Também deu largada na política de prisão e deportação em massa de imigrantes latino-americanos, com a meta de expulsar do país 1 milhão de pessoas, abrindo uma crise diplomática dos Estados Unidos com toda a região. Além disso, assinou ordem de retirada dos EUA do Acordo de Paris e da Organização Mundial da Saúde (OMS).
O hiato entre falar e fazer é objeto de estudo sobre as relações humanas, relacionado ao inconsciente e às contradições internas do sujeito, o que possibilita fazer um paralelo com a política.
O psicanalista Christian Dunker considera que a palavra, quando tomada como ato, constrói vínculos simbólicos que fortalecem o tecido social. No entanto, aponta o enfraquecimento do compromisso com a palavra na modernidade, com impacto nas relações humanas e, inclusive, nas instituições.
É justamente nessa contradição que a extrema-direita tem conseguido conquistar apoio de faixas da população em seus países. O que muitos consideram como intransigência, radicalismo e autoritarismo é visto por parte da população, independente do mérito das medidas, como compromisso, firmeza e coragem.

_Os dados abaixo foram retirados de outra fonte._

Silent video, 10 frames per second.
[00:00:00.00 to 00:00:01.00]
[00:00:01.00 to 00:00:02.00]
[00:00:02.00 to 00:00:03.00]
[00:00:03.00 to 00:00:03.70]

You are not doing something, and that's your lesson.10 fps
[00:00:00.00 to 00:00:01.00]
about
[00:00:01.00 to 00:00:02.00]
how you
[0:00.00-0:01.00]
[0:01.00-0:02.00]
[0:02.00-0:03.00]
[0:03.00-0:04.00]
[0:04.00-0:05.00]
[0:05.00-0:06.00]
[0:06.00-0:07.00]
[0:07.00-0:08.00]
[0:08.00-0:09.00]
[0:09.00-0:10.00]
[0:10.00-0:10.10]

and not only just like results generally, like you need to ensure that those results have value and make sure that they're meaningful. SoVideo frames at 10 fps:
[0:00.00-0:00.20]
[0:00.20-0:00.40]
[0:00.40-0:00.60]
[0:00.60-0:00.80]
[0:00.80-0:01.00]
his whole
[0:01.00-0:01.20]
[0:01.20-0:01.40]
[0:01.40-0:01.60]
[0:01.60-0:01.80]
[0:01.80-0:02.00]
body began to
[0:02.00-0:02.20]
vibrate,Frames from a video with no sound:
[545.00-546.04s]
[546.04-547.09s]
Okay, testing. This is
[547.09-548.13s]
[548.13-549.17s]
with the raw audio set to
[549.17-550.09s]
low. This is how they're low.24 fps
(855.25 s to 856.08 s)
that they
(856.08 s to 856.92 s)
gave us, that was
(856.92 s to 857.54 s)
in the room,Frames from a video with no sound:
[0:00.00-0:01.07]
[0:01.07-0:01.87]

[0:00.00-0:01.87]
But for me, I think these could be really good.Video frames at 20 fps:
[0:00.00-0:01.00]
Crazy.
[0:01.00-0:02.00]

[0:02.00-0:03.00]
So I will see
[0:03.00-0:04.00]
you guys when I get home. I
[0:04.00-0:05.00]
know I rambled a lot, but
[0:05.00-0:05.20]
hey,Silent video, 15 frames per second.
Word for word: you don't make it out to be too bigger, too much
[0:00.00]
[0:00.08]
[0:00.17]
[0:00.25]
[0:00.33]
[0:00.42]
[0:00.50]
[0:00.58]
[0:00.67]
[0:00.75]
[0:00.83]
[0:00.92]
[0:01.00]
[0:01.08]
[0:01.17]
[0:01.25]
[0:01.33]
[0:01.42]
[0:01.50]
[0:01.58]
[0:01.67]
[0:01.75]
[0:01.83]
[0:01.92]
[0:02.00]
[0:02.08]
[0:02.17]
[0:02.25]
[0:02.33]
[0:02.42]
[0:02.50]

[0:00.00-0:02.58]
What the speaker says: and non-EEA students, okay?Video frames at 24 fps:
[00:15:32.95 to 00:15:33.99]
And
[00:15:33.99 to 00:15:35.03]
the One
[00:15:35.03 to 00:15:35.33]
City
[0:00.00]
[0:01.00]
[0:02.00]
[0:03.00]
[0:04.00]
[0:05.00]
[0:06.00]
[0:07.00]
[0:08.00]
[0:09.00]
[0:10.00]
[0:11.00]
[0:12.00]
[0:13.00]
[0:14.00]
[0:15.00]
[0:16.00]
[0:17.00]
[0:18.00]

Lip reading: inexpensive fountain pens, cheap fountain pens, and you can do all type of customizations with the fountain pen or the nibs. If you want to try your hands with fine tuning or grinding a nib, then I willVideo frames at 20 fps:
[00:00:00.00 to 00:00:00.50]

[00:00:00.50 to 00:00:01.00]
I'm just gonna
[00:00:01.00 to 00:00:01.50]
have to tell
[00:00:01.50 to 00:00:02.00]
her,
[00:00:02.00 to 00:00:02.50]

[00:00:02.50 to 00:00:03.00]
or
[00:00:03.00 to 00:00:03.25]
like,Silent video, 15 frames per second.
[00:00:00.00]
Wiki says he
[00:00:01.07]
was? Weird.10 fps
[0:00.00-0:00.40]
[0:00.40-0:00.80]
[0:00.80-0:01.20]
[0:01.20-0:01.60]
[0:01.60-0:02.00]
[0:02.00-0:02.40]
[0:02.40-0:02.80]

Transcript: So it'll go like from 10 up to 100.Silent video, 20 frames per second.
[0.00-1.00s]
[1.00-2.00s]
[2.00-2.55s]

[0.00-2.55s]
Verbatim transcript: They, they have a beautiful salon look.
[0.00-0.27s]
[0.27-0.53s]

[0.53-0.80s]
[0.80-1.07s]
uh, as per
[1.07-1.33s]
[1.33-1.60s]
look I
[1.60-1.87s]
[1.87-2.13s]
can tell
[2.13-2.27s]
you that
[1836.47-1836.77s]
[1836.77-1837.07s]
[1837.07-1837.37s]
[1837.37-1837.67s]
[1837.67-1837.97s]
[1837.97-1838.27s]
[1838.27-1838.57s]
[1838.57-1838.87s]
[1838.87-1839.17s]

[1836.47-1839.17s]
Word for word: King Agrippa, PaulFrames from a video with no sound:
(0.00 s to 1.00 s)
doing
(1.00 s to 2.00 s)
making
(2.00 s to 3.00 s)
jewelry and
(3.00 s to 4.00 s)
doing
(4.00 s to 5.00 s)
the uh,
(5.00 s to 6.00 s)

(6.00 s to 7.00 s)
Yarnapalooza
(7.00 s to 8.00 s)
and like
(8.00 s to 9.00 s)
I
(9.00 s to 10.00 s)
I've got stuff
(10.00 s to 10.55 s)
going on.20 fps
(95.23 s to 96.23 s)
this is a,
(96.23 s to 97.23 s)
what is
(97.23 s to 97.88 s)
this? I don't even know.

Os governos de esquerda têm dificuldades de transformar a palavra em ações que reforcem a confiança da população no seu compromisso com suas promessas.
A responsabilização pelo que se quer e pelas palavras que se profere, diz o psicanalista francês Jacques Lacan, vincula a psicanálise à “ética do desejo”. De acordo com ele, não cumprir a palavra revela um conflito interno, uma alienação ou que alguma coisa do inconsciente foge à consciência.
Na política, parte da população interpreta como fraqueza, desculpa esfarrapada ou simplesmente falta de compromisso quando os governos prometem e ficam inertes, alegando “respeito às instituições” ou “diálogo com o mercado”. Isso corrói a legitimidade de qualquer liderança ou governo.
No Brasil, o caso do repasse dos dados do PIX para a Receita Federal é paradigmático dessa crise de confiança do governo. Depois da defensiva com a campanha nas redes sociais da extrema-direita que denunciava que transferências acima de R$5.000 seriam taxadas, os ministros envolvidos abriram a discussão sobre o que fazer.
O principal argumento para recuar da medida, de acordo com a imprensa, foi que não adiantava mais explicar, porque a população não acreditaria no governo…
O governo Lula tem o desafio de recuperar a confiança da população e não basta repetir discursos e palavras. É necessário apontar os problemas e tomar medidas que sejam efetivas, mostrem disposição de enfrentamento e atestem seu compromisso e convicção com o programa, independente de gerar polêmica ou contrariar interesses.
Igor Felippe Santos é jornalista e analista político com atuação nos movimentos populares.